Bullous Pemphigoid: Treatment Tactics - Quelling the Blisters

• Primary Goals: Control disease, heal lesions, reduce pruritus, minimize therapy toxicity.
• Management Approach:

⭐ For generalized bullous pemphigoid, systemic corticosteroids (e.g., prednisolone 0.5-1 mg/kg/day) are the mainstay of treatment, often combined with steroid-sparing agents.
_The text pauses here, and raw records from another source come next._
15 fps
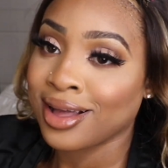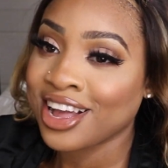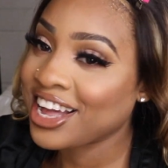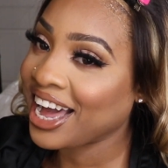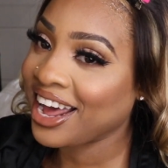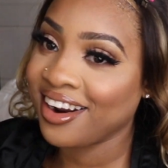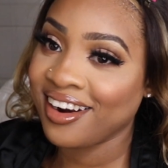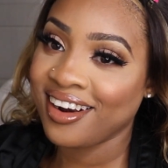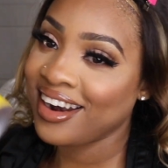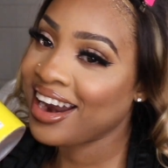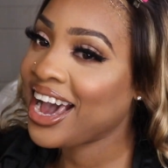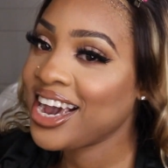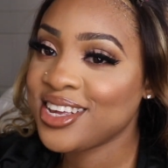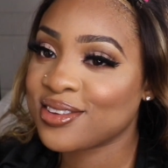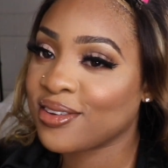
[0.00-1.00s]
Got a
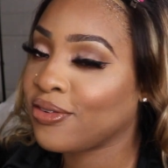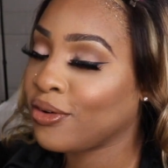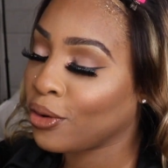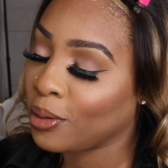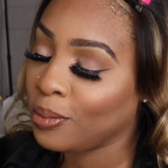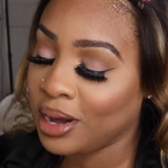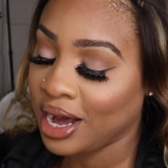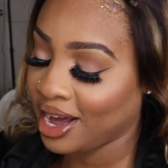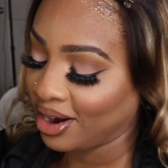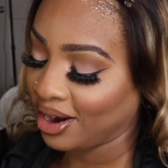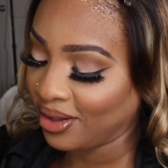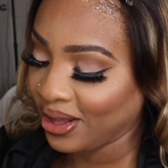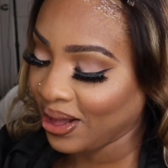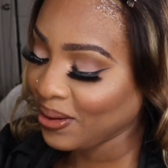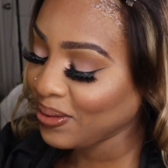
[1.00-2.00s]
nice full
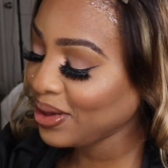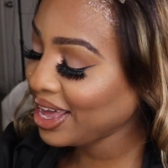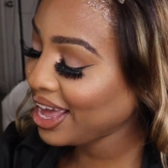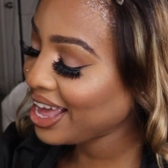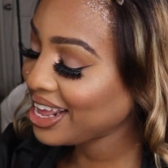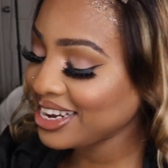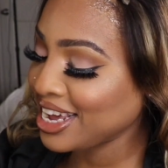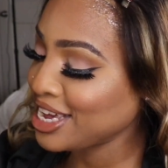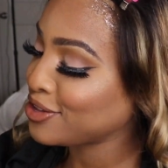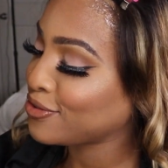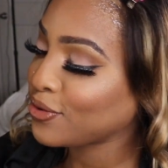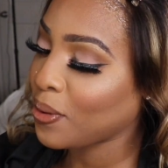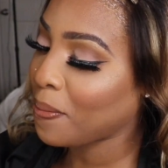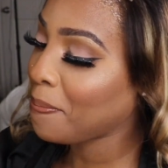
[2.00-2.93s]
bottle. Okay, nice full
• Other Options/Adjuvants:
  • Tetracycline (e.g., Doxycycline) + Niacinamide (📌 "TetraNi"): Mild cases or adjuvant.
• Supportive Care: Wound management, antihistamines for itching.
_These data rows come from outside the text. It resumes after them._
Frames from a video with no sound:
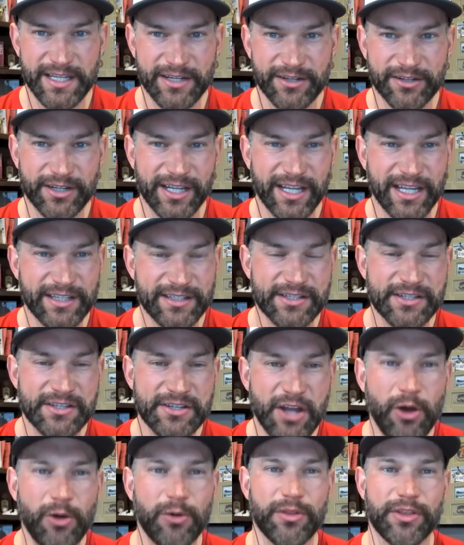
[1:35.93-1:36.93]
eager to get to
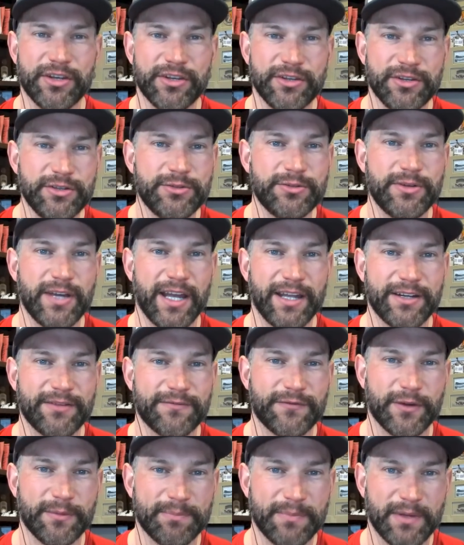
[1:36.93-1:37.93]
know the new
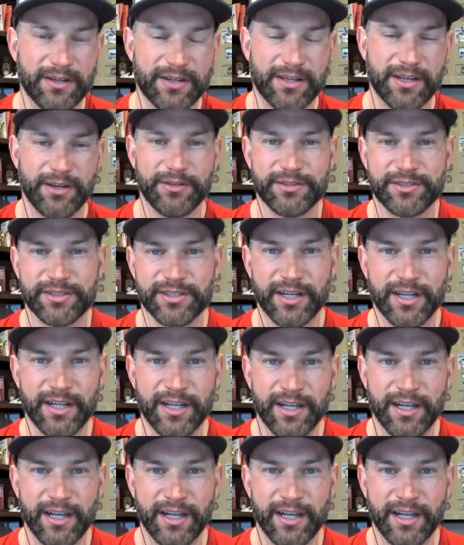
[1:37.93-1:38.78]
head football coach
High‑Yield Points - ⚡ Biggest Takeaways

• Elderly patients are most commonly affected; it's an autoimmune subepidermal blistering disease.
• Presents with tense, large bullae on erythematous or urticarial plaques; often preceded by intense pruritus.
• Nikolsky sign is characteristically negative, distinguishing it from Pemphigus.
• Direct Immunofluorescence (DIF) shows linear IgG and C3 deposits at the dermoepidermal junction (DEJ).
• Autoantibodies target hemidesmosomal proteins BPAG1 (BP230) and BPAG2 (BP180/Type XVII collagen).
• Oral lesions are present in only 10-30% of cases, less common than Pemphigus Vulgaris.